We still don’t know the cause of 32-state E.coli outbreak — the only solution is more science
After four nervous months, it’s safe to eat Caesar salad again. The end of the E.coli outbreak that spread across 32 states and resulted in 172 cases of food poisoning and one death, however, comes not from technological advances in food safety and monitoring, but only because lettuce has a short shelf-life. While scientists found where the outbreak originated — Yuma, Arizona —they were not able to determine the cause of the outbreak.
And so, the U.S. Food and Drug Administration (USDA) can announce with certainty that the outbreak has concluded only because the area’s growing season has concluded and any lettuce that came out of Yuma from earlier this year is no longer fit for eating.
{mosads}Yuma calls itself the “Winter Lettuce Capital of the World” and produces 90 percent of all leafy vegetables grown in the U.S. from late fall through early spring. Yuma is also home to facilities that produce bagged lettuce and salad mixes and cooling plants that house vegetables before they are shipped — all areas where contamination can occur.
The agricultural sector is the leading industry in Yuma, the last county that the Colorado River passes through in the United States. The Colorado is the primary source of water for Yuma’s irrigated crops, and yet, hiding behind the bad news of the E.coli outbreak, was even more bad news — the river is drying up, with peak flow this spring at a historic low.
Water shortages upstream in Colorado are quickly travelling downstream towards Yuma. The U.S. Bureau of Reclamation recently predicted a major water shortage on the Colorado River by 2020, with Arizona suffering the most.
While the growth of Yuma as an agricultural powerhouse is a celebration of modern science, Yuma also shows us that we have bumped up against the limitations of modern science as well.
Every other agricultural region in the country faces its own limitations. Drought-fueled wildfires plague the cattle herds of the High Plains. Citrus Greening Disease has decimated the Florida orange groves. And a recent avian flu outbreak compelled farmers to cull tens of millions of chickens and turkeys around the country.
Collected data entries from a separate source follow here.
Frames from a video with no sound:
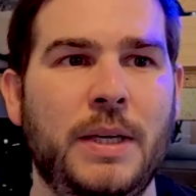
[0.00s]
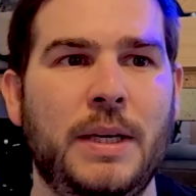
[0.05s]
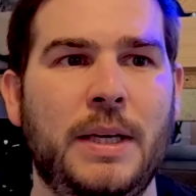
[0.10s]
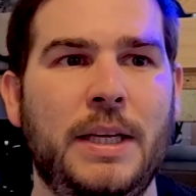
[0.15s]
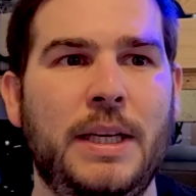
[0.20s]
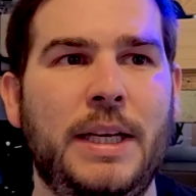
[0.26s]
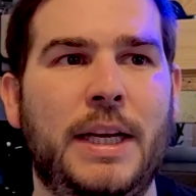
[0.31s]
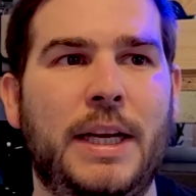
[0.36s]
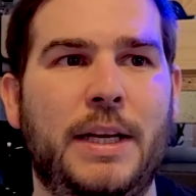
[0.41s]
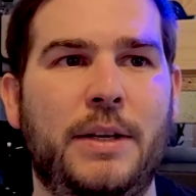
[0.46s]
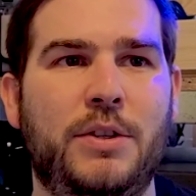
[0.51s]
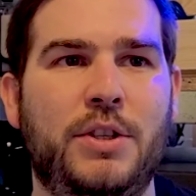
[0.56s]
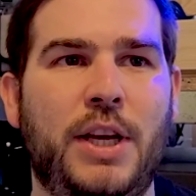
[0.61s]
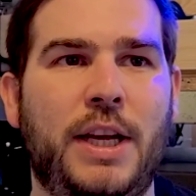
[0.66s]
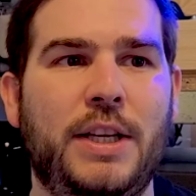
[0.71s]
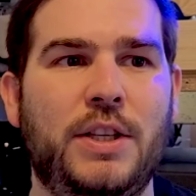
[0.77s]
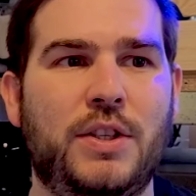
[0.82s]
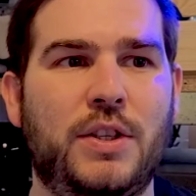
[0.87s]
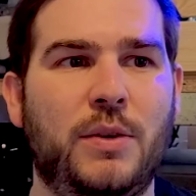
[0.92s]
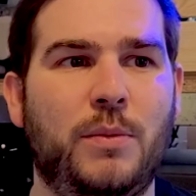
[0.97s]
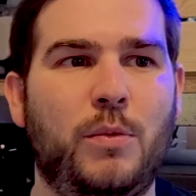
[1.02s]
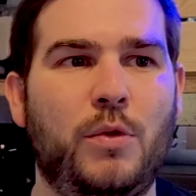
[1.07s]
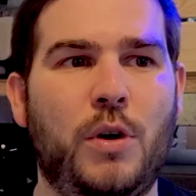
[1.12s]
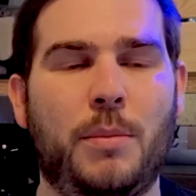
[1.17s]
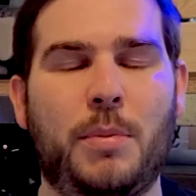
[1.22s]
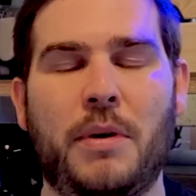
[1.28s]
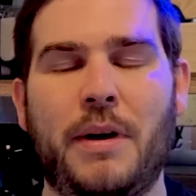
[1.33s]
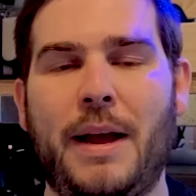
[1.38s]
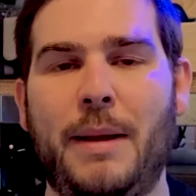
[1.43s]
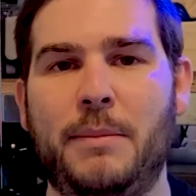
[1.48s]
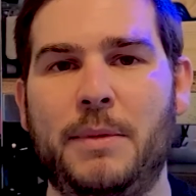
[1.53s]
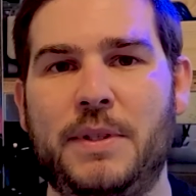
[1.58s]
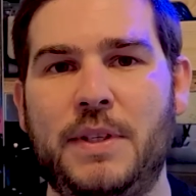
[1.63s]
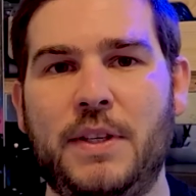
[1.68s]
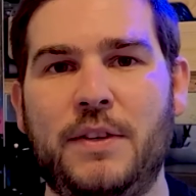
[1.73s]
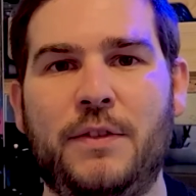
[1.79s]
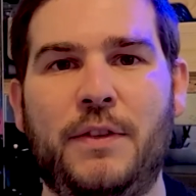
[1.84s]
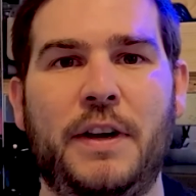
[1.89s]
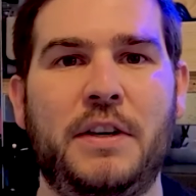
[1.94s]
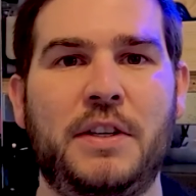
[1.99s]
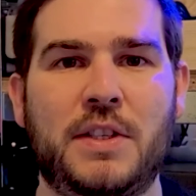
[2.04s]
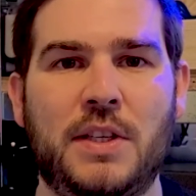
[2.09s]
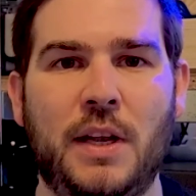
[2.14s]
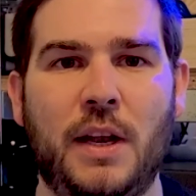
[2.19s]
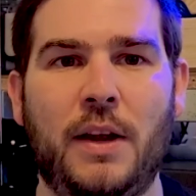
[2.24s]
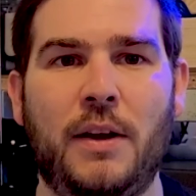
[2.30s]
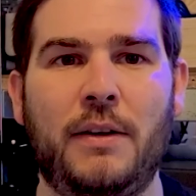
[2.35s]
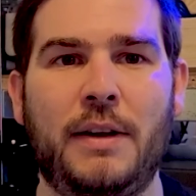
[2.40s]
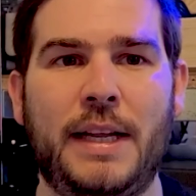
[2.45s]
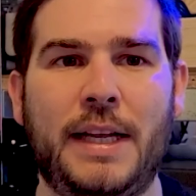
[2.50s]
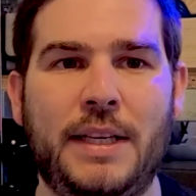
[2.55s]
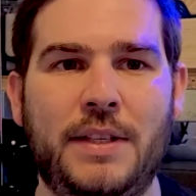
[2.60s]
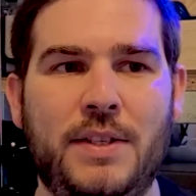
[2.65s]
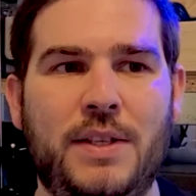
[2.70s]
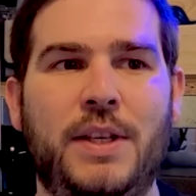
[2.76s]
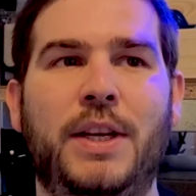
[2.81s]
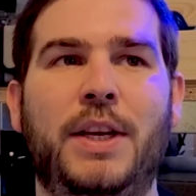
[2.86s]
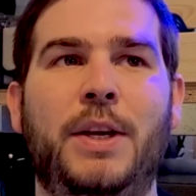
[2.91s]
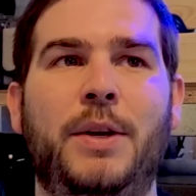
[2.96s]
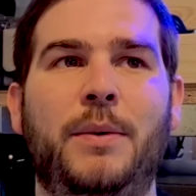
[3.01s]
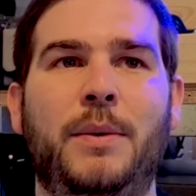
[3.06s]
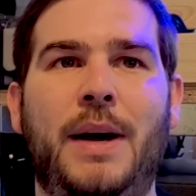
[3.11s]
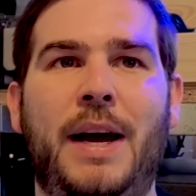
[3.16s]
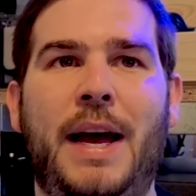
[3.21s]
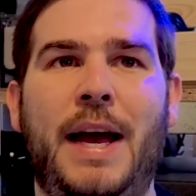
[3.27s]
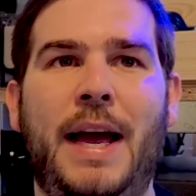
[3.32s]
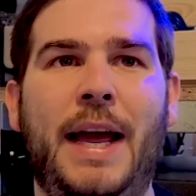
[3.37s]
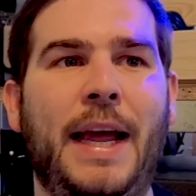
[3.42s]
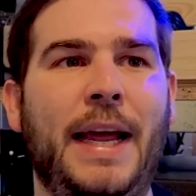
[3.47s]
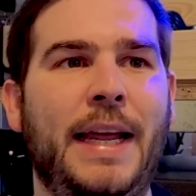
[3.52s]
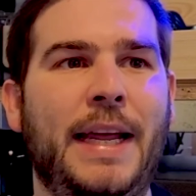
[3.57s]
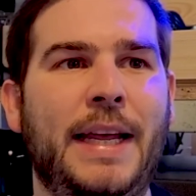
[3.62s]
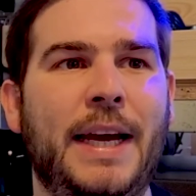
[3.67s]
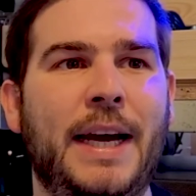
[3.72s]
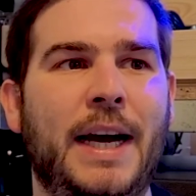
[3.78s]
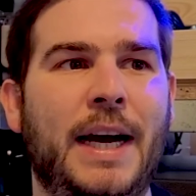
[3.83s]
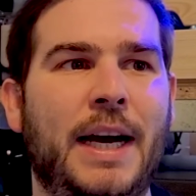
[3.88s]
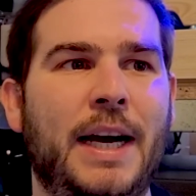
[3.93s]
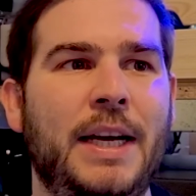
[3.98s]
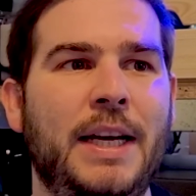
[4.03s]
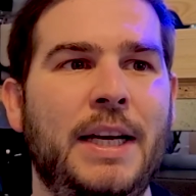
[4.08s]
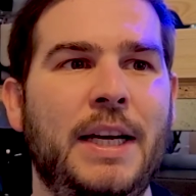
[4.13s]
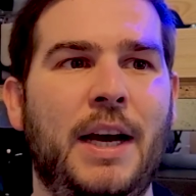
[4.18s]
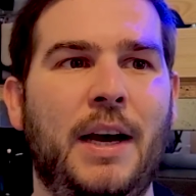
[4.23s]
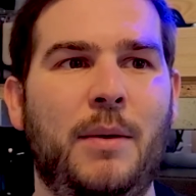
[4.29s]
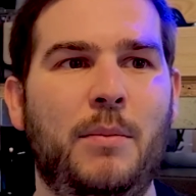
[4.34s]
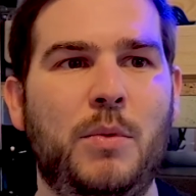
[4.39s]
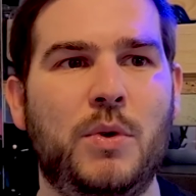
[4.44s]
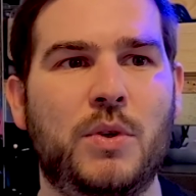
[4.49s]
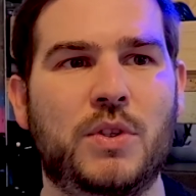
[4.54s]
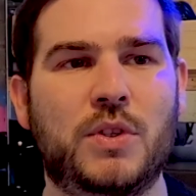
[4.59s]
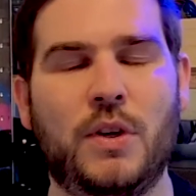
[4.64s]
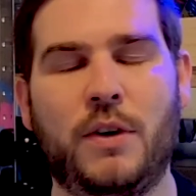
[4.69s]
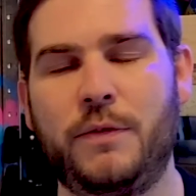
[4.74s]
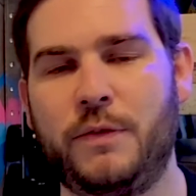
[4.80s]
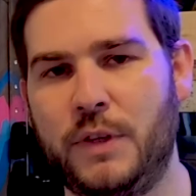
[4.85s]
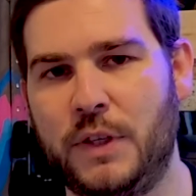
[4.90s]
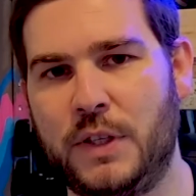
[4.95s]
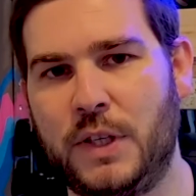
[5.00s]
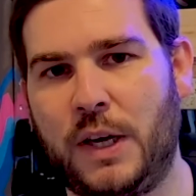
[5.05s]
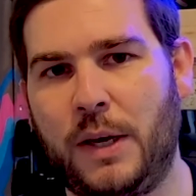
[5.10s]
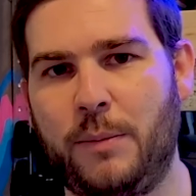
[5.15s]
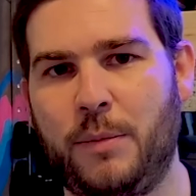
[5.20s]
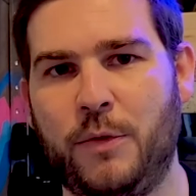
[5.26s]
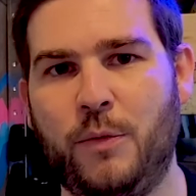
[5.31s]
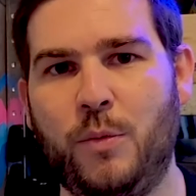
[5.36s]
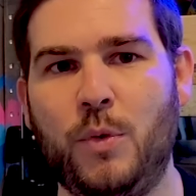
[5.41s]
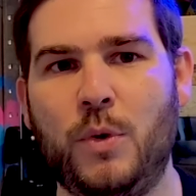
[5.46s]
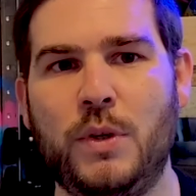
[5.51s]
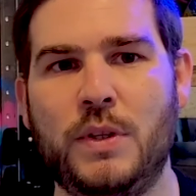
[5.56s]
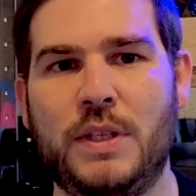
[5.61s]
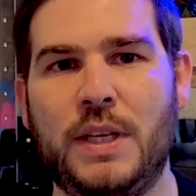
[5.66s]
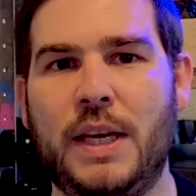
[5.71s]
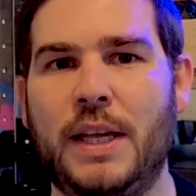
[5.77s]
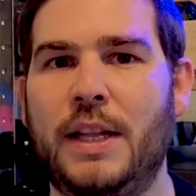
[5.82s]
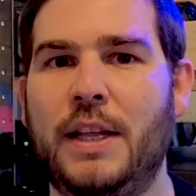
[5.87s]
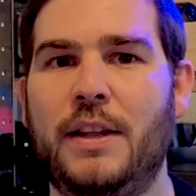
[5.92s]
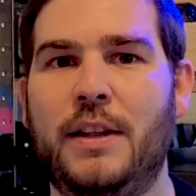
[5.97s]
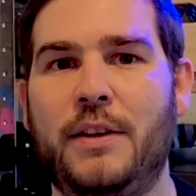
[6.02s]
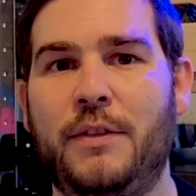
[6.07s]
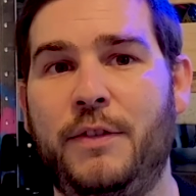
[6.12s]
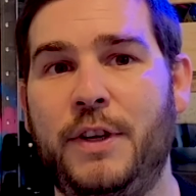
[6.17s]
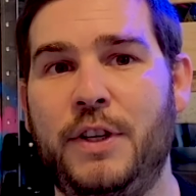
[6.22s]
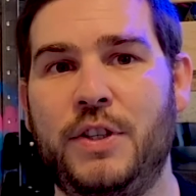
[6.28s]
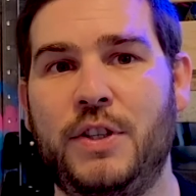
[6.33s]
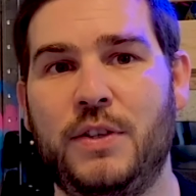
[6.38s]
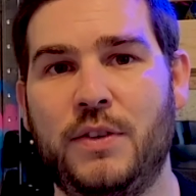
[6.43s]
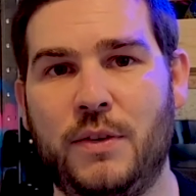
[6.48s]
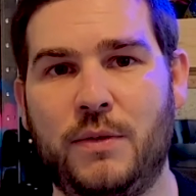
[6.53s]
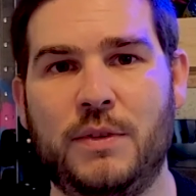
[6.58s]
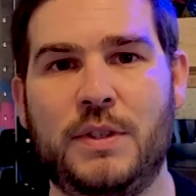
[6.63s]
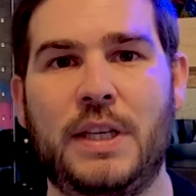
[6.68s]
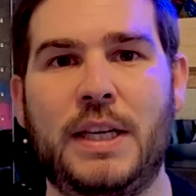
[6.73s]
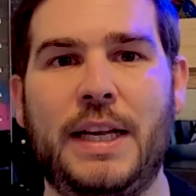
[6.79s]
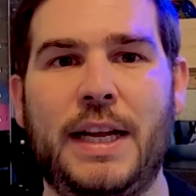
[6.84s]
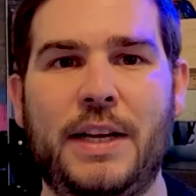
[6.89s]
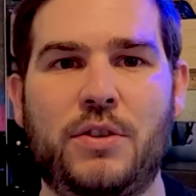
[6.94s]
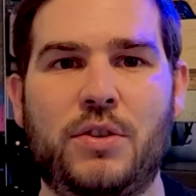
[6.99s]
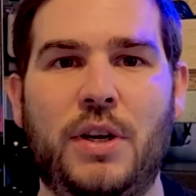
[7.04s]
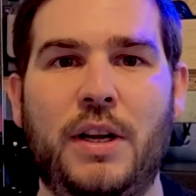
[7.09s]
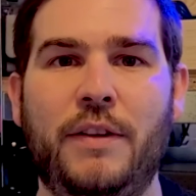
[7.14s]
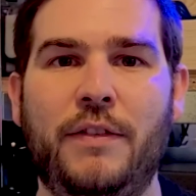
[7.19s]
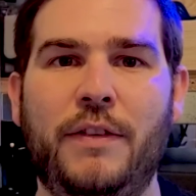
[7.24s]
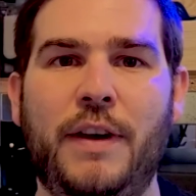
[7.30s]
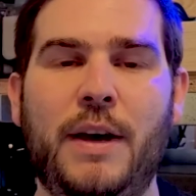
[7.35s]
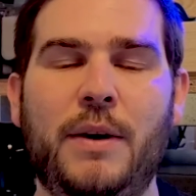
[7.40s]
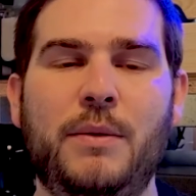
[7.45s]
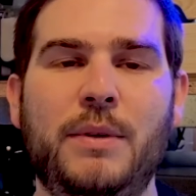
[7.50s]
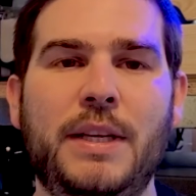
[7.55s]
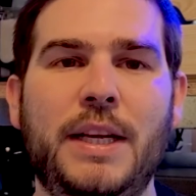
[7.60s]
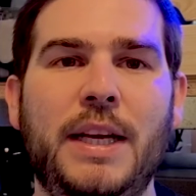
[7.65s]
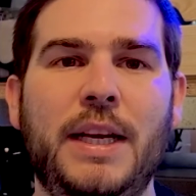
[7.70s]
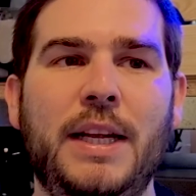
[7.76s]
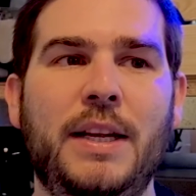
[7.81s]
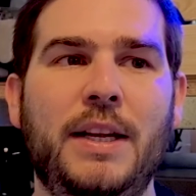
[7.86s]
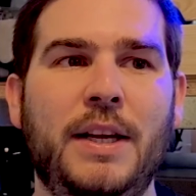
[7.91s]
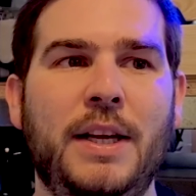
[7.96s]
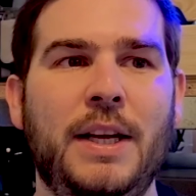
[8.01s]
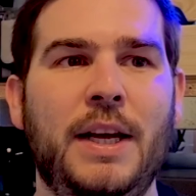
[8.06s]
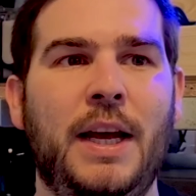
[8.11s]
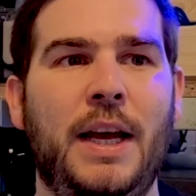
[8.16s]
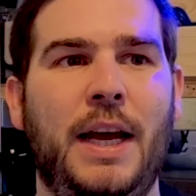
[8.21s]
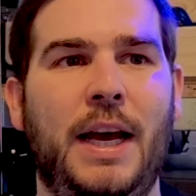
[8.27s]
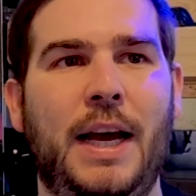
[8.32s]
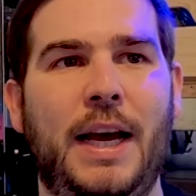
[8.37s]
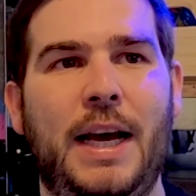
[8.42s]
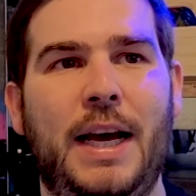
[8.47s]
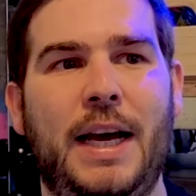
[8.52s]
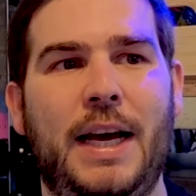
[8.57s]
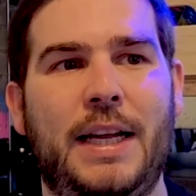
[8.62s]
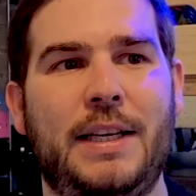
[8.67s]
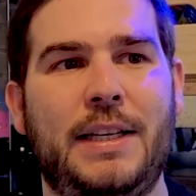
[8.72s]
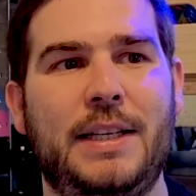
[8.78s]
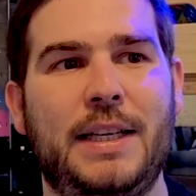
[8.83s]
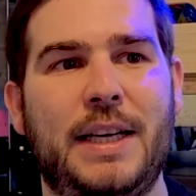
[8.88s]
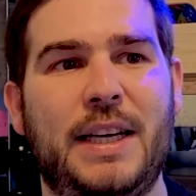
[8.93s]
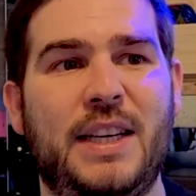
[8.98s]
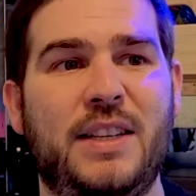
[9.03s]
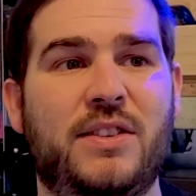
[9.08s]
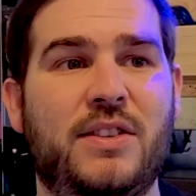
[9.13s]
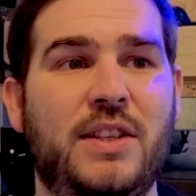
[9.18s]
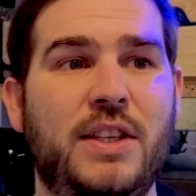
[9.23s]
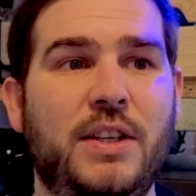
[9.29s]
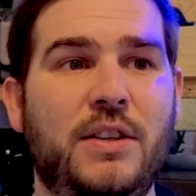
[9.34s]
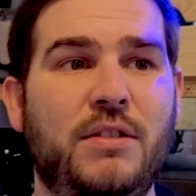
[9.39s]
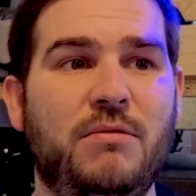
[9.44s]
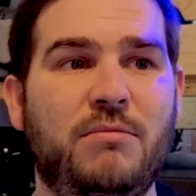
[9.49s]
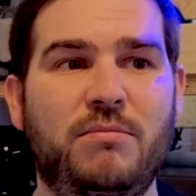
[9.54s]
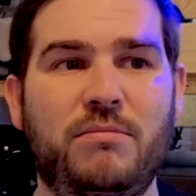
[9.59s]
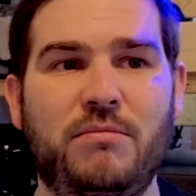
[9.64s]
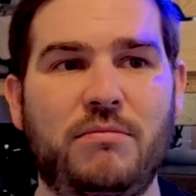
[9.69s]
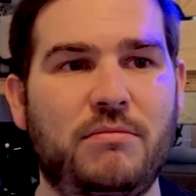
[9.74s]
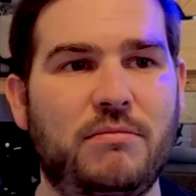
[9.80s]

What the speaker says: you know, change the water parameters very slowly to a more softer type of water that the fish is obviously naturally found in, and still,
Researchers in the food and agricultural sciences are not sitting still, of course. Teams at the University of California, Davis are developing specially designed antimicrobial plastic films to prevent bacterial contamination of fresh produce from the surfaces of equipment at production plants, and chemical-free sanitation solutions for maintaining fresh produce.
Researchers from the University of Nebraska, Lincoln have developed technologies that conserve water and energy while boosting farm productivity. These technologies have then been applied in over 1.7 million acres of irrigated croplands across Nebraska.
Both research projects were funded by the USDA’s flagship source of science funding, the Agriculture Food and Research Initiative (AFRI). Its grants are awarded through a competitive peer-reviewed process, and the program’s funding have helped scientists develop new cultivars for crops to survive changing growing seasons, genetic resources for row crops and livestock, and new diagnostic methods for animal diseases.
The scope of AFRI’s resources, however, has not kept pace with its successes. While the program’s budget has grown incrementally and, at $400 million, is at the highest amount of funding in its 10-year history, it has never reached the $700 million target designated for it in the 2008 farm bill. As a result, AFRI has only funded one quarter of all the grants recommended by its peer-review process.
AFRI’s scant resources are indicative of how the USDA’s research activities have not been prioritized over the past few decades — especially in comparison with China, our biggest competitor in international agricultural markets. While the Chinese government’s annual investments in agricultural research have increased over the last decade and now approach $10 billion, the U.S. has not responded to this challenge and spends less than $5 billion each year.
It’s not just agricultural research that gets the short end of the stick. The USDA’s entire budget has not kept pace with the growth seen in other agencies. It is difficult to push for more agricultural research funding in the agency when the broader budget for federal agriculture programming for this year might only increase by less than 1 percent.
Farming communities like Yuma depend on science to solve its most fundamental problems. It is critical that we invest in research that will keep their farms and processing plants productive and disease-free. It is also critical that we keep these farms working in the face of increasingly limited water supplies.
Foodborne illness has been the target of agricultural invention since the invention of farming, but we haven’t generated enough science to stomp out E.coli and other pathogens at the source. Our government needs to respond to the needs of farmers and rural America and step up to fund agricultural research. The safety of everyone’s dinner table depends on it.
Tom Grumbly is the president of the Supporters of Agricultural Research (SoAR) Foundation. He has held leadership roles in the Department of Agriculture, Energy, the Food and Drug Administration, and the White House Office of Management and Budget.